Aaron SJ Zelinsky, an assistant US attorney, testified before Nadler’s committee on Wednesday and said DOJ’s handling of the sentence for Trump confidant Roger Stone was treated “differently than everyone else” due to her relationship with President Trump.

“What I saw was that the Justice Department exerted significant pressure on prosecutors in the case to conceal the correct calculation of the Sentencing Guidelines to which Roger Stone was subject, and to dilute and in some cases distort the events that occurred in his trial and the criminal conduct that led to his conviction, “Zelinsky said in written testimony.


“Such pressure resulted in the virtually unprecedented decision to override the original sentencing recommendation in his case and to file a new sentencing memorandum that included statements and claims that disagreed with the record and against Justice Department policy,” he continued. .

He added: “What I heard repeatedly was that Roger Stone was being treated differently than any other defendant because of his relationship with the President.”

Stone, in February, was sentenced to three years in prison, after being convicted in November 2019 of seven counts of obstruction, witness tampering and false statements to Congress on charges stemming from the investigation of former special adviser Robert Mueller.

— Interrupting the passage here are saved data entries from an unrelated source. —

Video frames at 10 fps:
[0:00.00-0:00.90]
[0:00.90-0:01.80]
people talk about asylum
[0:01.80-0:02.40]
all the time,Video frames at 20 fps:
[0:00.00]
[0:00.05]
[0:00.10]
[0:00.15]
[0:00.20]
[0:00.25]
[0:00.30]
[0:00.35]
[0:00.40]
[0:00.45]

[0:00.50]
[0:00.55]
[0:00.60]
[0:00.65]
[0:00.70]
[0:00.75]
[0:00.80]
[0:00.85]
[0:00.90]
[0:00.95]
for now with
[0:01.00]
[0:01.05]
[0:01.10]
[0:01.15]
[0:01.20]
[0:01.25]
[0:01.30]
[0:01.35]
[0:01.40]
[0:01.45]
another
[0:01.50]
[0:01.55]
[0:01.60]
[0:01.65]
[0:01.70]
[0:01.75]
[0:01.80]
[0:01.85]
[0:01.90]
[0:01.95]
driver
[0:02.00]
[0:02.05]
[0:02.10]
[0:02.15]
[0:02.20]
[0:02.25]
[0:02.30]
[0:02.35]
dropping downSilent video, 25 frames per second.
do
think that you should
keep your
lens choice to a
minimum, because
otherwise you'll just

Federal prosecutors had recommended a prison sentence of 87 to 108 months on the charges, but in one change, the top leadership in the Justice Department, including Barr, overturned and reduced his recommended prison sentence. The sentence, as usual, was ultimately determined by the federal judge in the case.

Stone has yet to appear in prison due to the coronavirus pandemic.

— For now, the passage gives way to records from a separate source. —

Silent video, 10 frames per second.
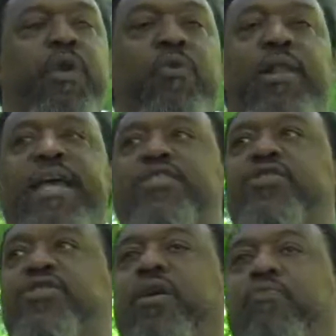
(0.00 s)

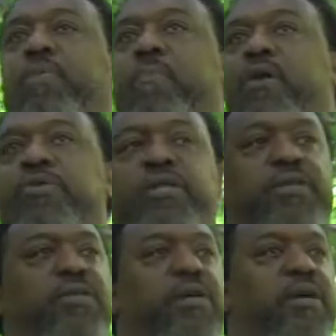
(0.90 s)
relationship with
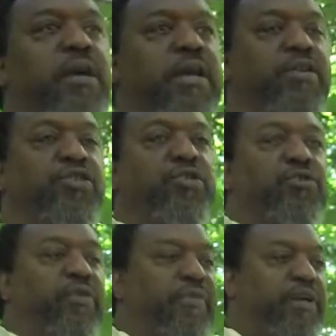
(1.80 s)
Moses and the
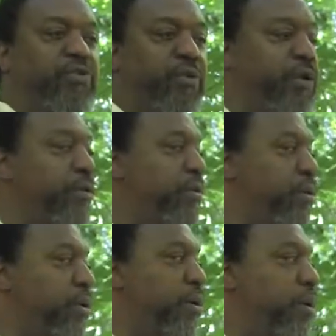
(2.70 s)
children of Israel.
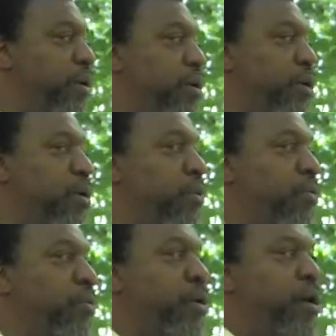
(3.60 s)
You
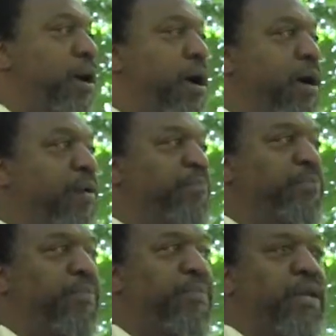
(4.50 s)
know,
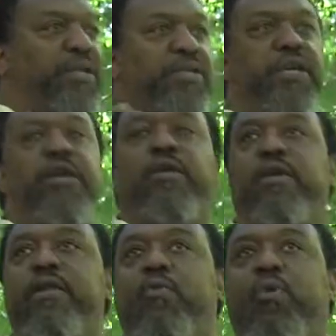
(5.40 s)

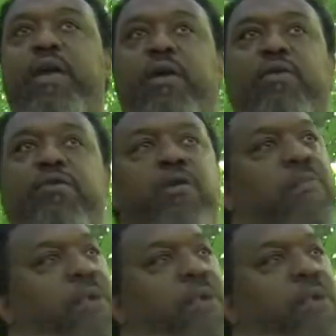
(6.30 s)
Ezekiel and the wheel, you know,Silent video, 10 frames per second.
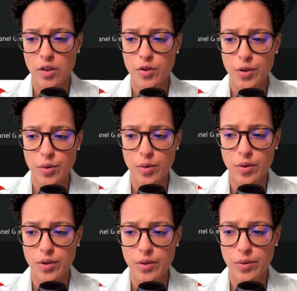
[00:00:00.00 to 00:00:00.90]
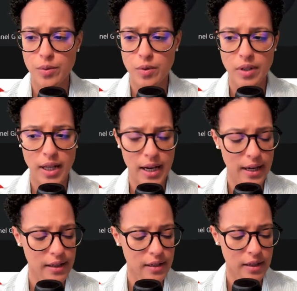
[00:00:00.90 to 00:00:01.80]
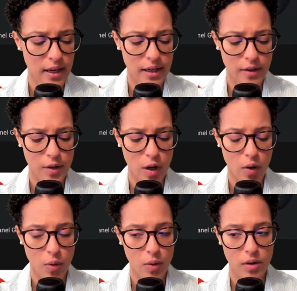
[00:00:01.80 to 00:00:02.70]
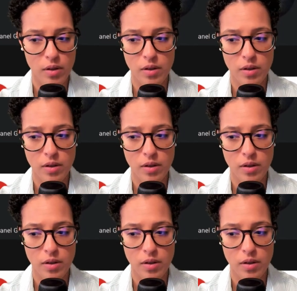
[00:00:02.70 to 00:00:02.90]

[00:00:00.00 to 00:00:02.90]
Do you like, I don't know,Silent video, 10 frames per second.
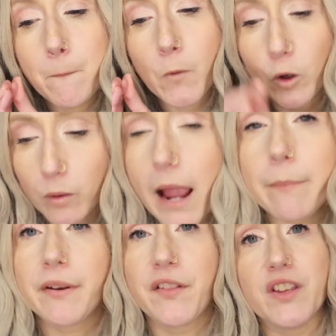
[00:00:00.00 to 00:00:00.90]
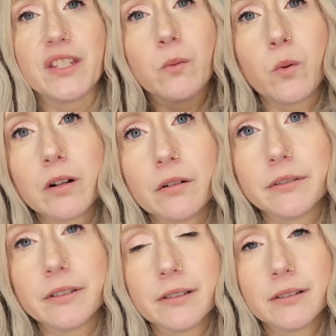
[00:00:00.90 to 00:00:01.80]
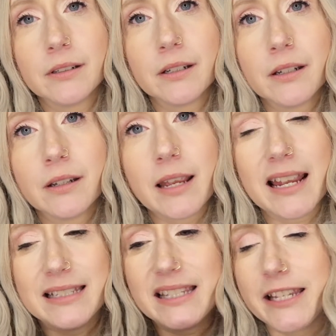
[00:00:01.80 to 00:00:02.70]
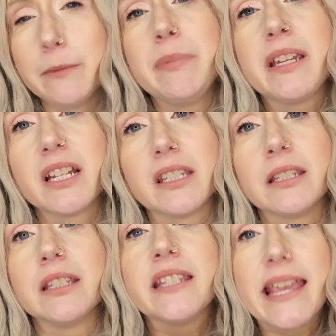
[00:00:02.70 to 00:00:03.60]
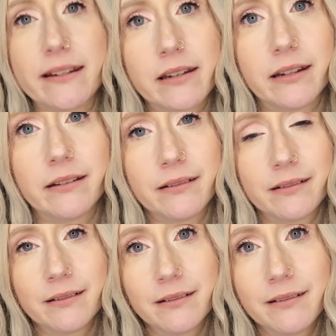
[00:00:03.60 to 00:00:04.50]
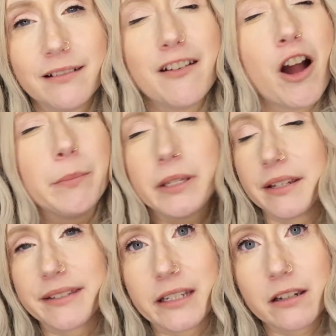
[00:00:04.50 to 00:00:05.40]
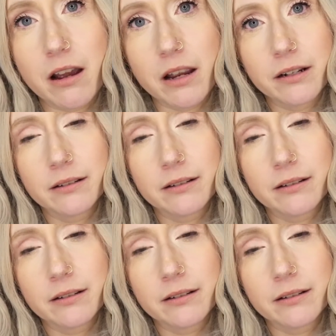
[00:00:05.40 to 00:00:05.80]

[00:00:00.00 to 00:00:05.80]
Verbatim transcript: crap in this world and sin because of Satan, not because of God.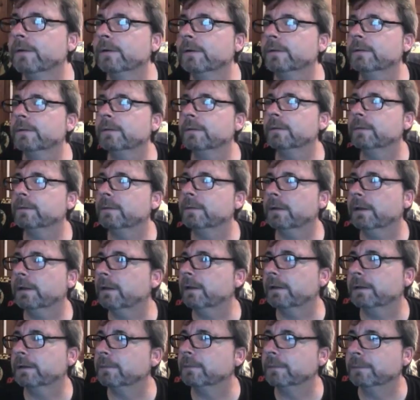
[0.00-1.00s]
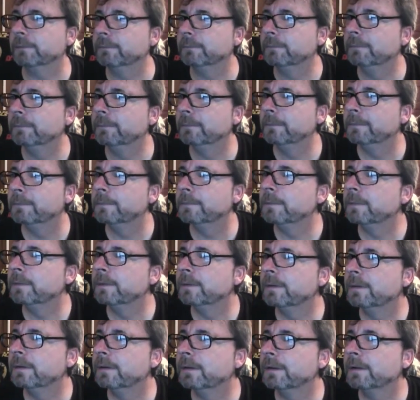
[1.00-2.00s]
No, I don't know.
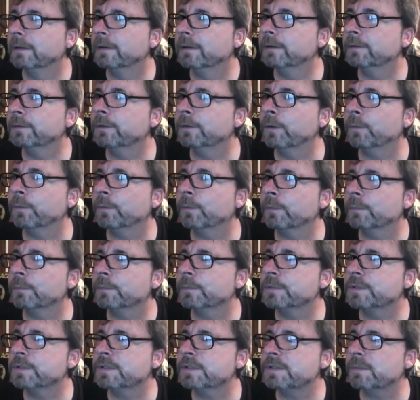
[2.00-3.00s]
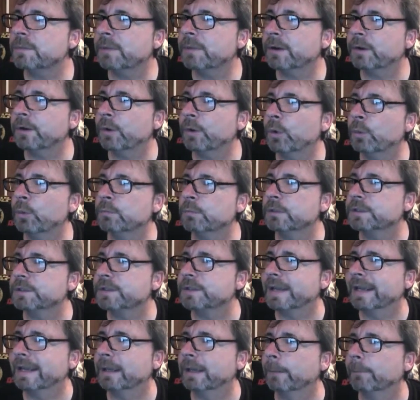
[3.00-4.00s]
No, it says something about a homeless
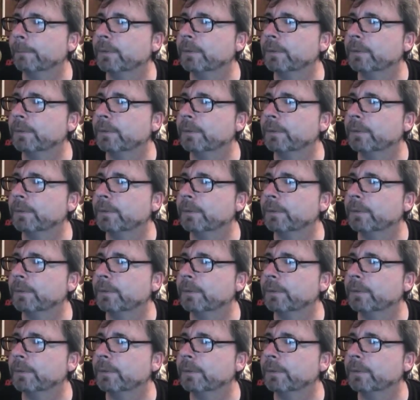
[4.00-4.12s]
camp.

But Kupec on Thursday called Zelinsky’s claims “ridiculous in his face.”


“Sir. Zelinsky, a line prosecutor, a low-level prosecutor, had no interaction with the attorney general or the political leadership,” he said. “He is making these allegations based on rumors, at best. He has no first-hand knowledge of what you are talking about. “

He added that the initial sentence recommendation for Stone was considered “excessive” by Barr, and that he felt that “it was not consistent with other cases” and suggested leaving it in the hands of the judge.

“And what did the judge finally do?” Kupec said. “This judge halved the recommendation of the original prosecutors, which was completely consistent with what the attorney general recommended, so there was vindication there.”

He added: “It really is as simple as that, but certainly, in the interest of justice and fair justice and a justice system, the attorney general did the right thing, whether it be for Mr. Stone or any other case brought before he “.

He also said the Justice Department is “pleased” with a federal appeals court order the day before to allow the case against former national security adviser Michael Flynn to be dismissed.

He pleaded guilty to lying to investigators as part of the Russia investigation, but the Justice Department later dropped the case, citing problems with the investigation, even as Democrats cited the move as further evidence of politicizing the department.